Miss. Dems back AG Hood against call for sunshine

John O'Brien Oct. 1, 2007, 1:00pm


JACKSON, Miss. - First, Mississippi's Democrats shielded Attorney General Jim Hood against the Republicans latest attack on him. Then, they went on the offensive.

The Mississippi Democratic Party said Friday that the state Republicans' call for sunshine laws in the Attorney General's office is duplicitous, given Republican Gov. Haley Barbour's ties to a Washington, D.C., lobbying firm.

"The Republican Party attack on Attorney General Jim Hood is a hypocritical political stunt," said Wayne Dowdy, chairman of the MDP.

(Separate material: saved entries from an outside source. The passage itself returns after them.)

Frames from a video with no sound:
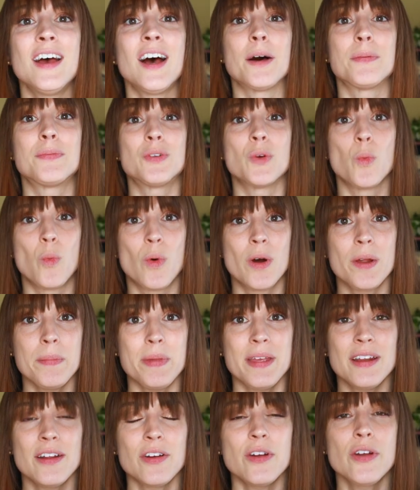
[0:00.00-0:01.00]
up to 1
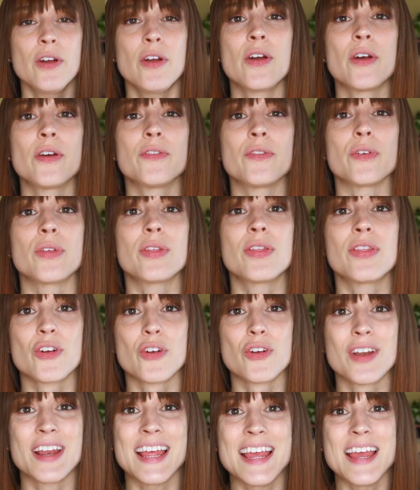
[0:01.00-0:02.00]
meter for
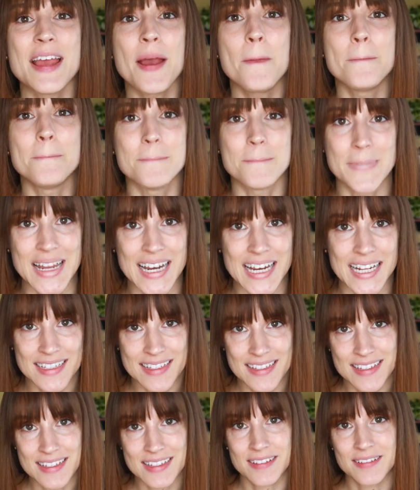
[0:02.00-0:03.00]
30
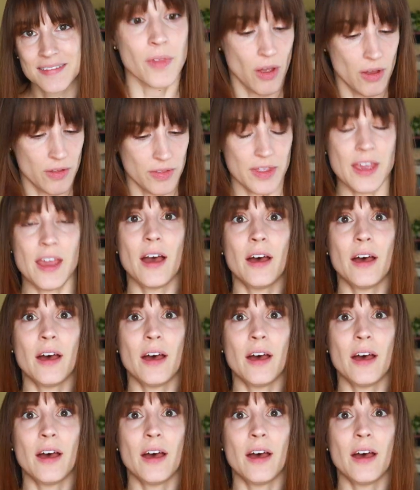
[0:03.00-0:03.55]
minutes. On the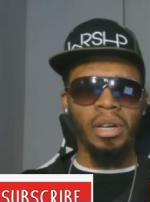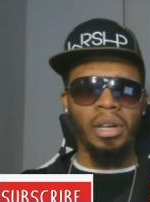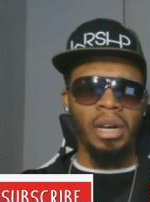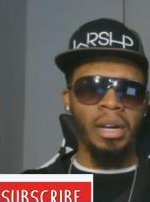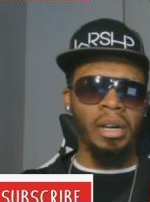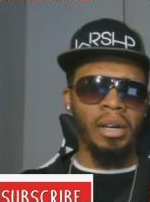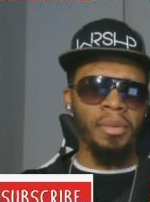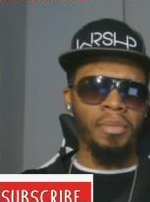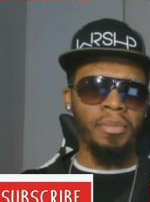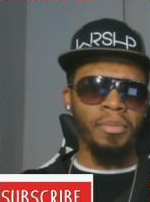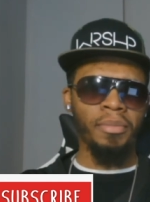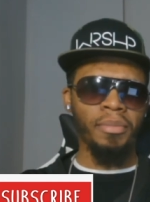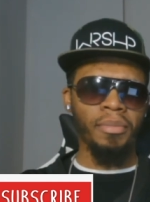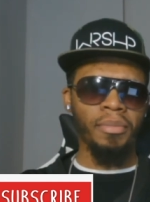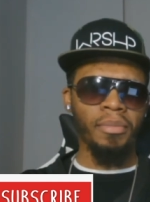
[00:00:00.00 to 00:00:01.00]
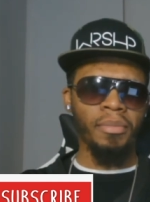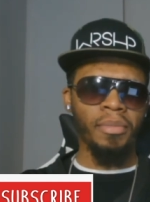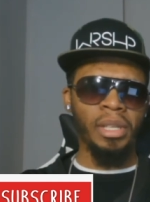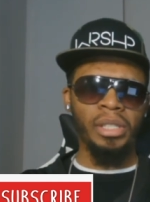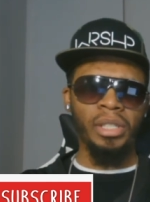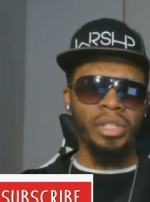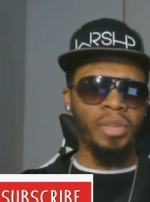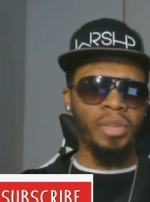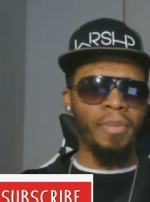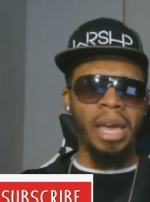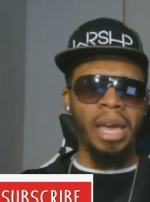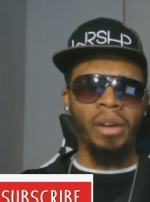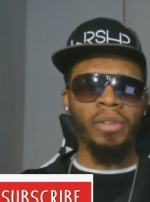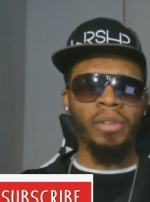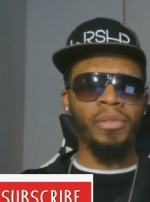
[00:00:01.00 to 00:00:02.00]
Um, it's just a
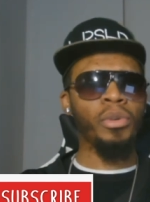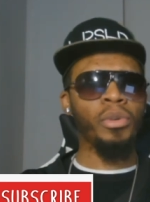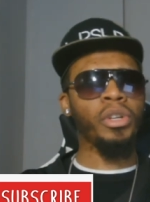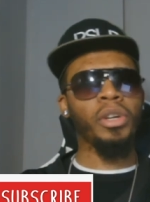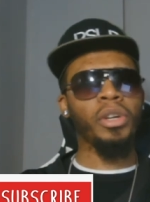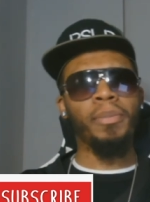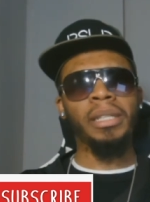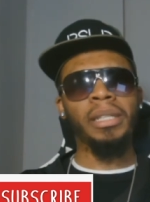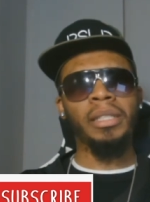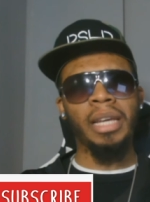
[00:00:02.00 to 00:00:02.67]
matter of doing your best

"The fact is that records of the Attorney General are open for all to see, as compared to Gov. Barbour's blind trust which leaves only the people of Mississippi blindly trusting."

Democrats, in particular Governor-hopeful John Eaves, say Barbour maintains a connection with Barbour, Griffith and Rogers, the lobbying firm Barbour helped found. Barbour has said he put all his personal financial holdings into a blind trust, and Bloomberg News recently reported he still receives $300,000 a year from the firm.

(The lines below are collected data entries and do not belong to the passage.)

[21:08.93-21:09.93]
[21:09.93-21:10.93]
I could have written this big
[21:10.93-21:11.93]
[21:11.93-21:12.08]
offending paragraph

Eaves insinuates Barbour is working on behalf of large tobacco and insurance companies, though Barbour says it isn't true. The two face off in the general election Nov. 6.

Meanwhile, Hood's 2005 settlement with MCI continues to be a hot issue for Republicans. The lawsuit dealt with back taxes allegedly owed to the State as a result of the 2002 collapse of MCI's predecessor, Worldcom.

Hood hired Boonesville attorney Joey Langston, a campaign contributor, to represent the Attorney General's office as a special assistant attorney general. As a result of the settlement, Langston's firm received $14 million, paying a Louisiana firm $7 million for first noticing the alleged problem.

Also, the three trial lawyers hired by Hood to help represent the state in a lawsuit against five insurance companies who allegedly shortchanged policyholders after Hurricane Katrina were all contributors to his campaign in 2003.

Sunshine laws would be intended to "to protect the taxpayers of this state so the taxpayers won't have a $14 million dollar fee of taxpayers dollars given to somebody without the general public knowing that the contract existed and without any time sheet presented," according to GOP chairman Jim Herring.

Earlier this year, a sunshine bill authored by Republican Sen. Charlie Ross died in the House Judiciary Committee after passing through the Senate. The bill required that anytime attorneys fees are reasonably expected to surpass $1 million and outside counsel will be used, the Attorney General would gather three proposals from law firms and submit them to a contract review board.

Recently, Hood said state contracts with law firms are given on a "first-come-first-serve" basis. If a firm has an idea for a case and the State agrees, the firm is allowed to pursue the case with state backing.

Hood is facing Republican Al Hopkins in this year's general election.